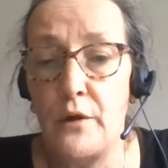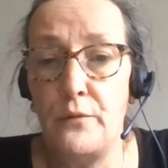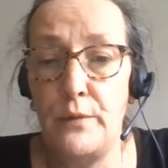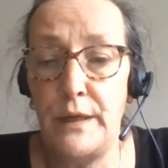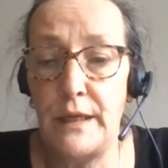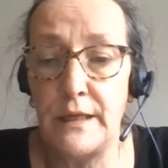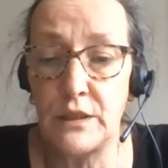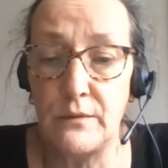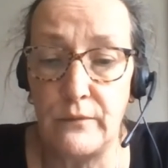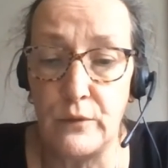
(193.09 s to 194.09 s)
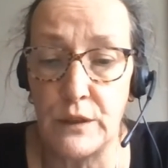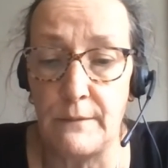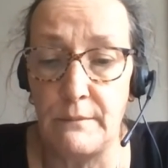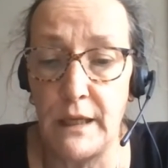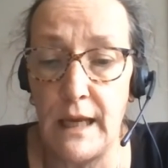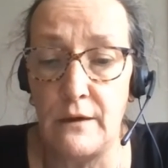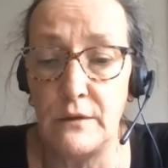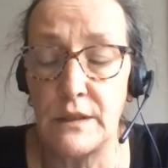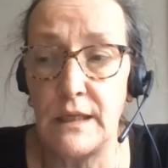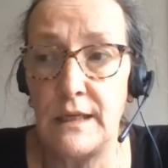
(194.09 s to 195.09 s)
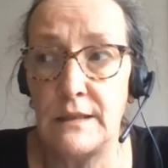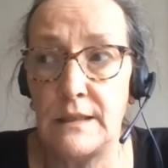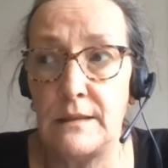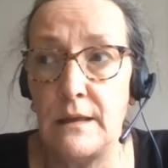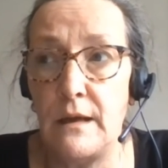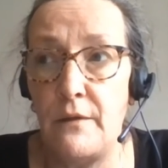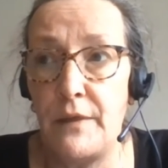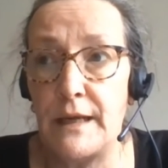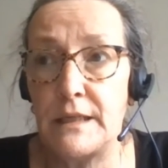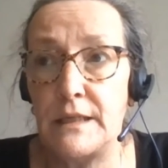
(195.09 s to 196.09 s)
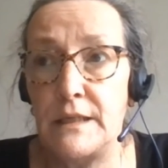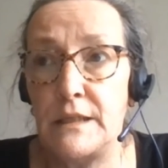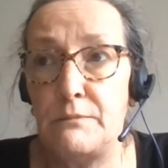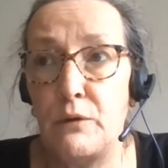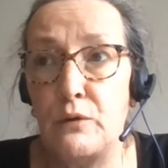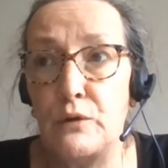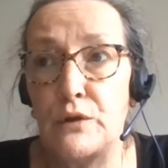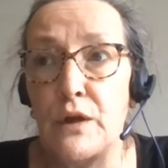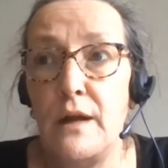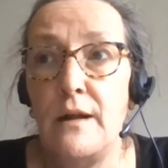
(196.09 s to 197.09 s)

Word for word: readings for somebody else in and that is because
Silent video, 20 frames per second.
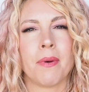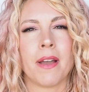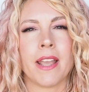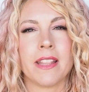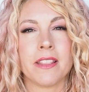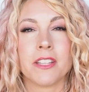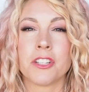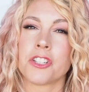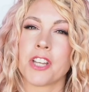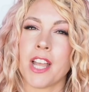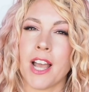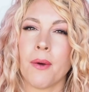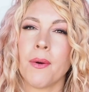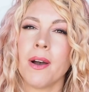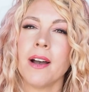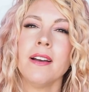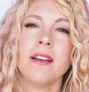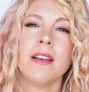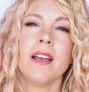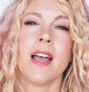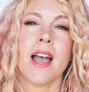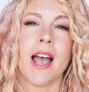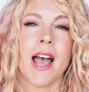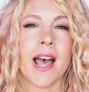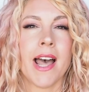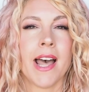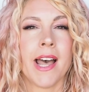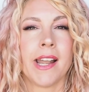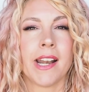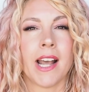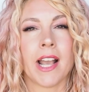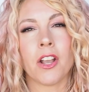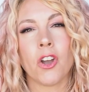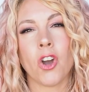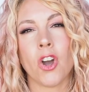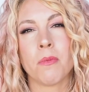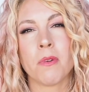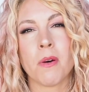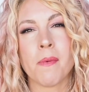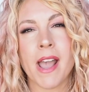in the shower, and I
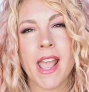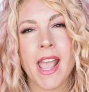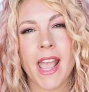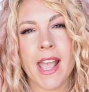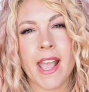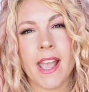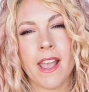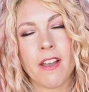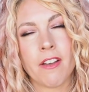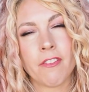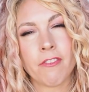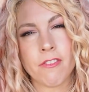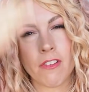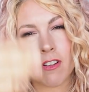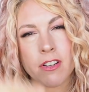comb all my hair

-=-=-=-=-

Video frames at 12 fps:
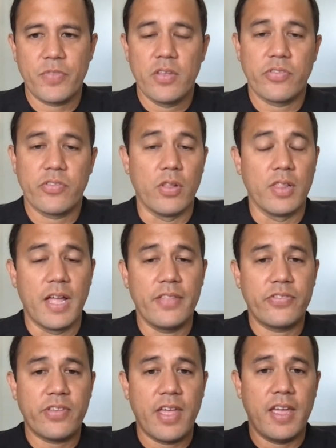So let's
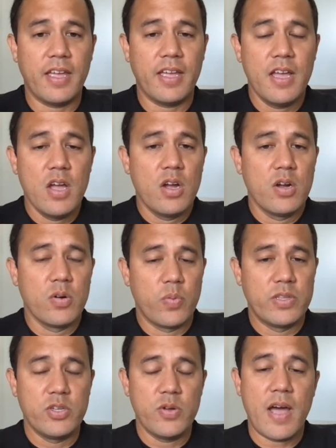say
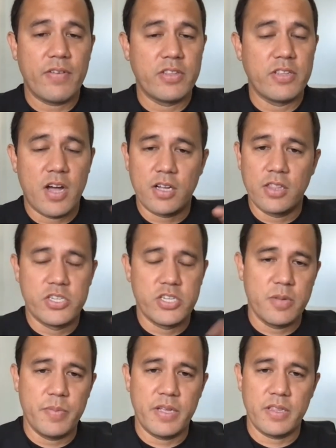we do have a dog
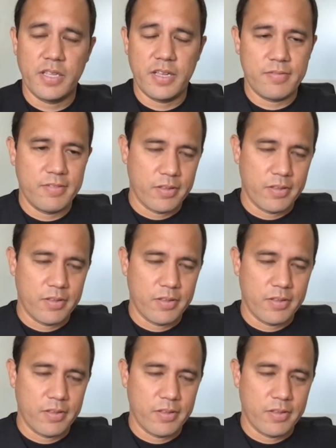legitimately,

-=-=-=-=-

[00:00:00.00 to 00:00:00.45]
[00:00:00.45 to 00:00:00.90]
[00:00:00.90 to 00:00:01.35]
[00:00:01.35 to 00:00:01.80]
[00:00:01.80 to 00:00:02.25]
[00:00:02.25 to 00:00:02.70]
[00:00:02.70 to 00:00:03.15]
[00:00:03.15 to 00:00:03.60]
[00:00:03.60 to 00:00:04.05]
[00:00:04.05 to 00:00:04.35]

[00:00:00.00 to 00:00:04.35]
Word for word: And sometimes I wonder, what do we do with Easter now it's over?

-=-=-=-=-

**Activity:** Copy the lines of the data above exactly as written, beginning with the line containing "[00:00:04.05 to 00:00:04.35]" and ending with the line containing "Word for word: And", and leave out all other lines.

**Result of the exercise:**
[00:00:04.05 to 00:00:04.35]

[00:00:00.00 to 00:00:04.35]
Word for word: And sometimes I wonder, what do we do with Easter now it's over?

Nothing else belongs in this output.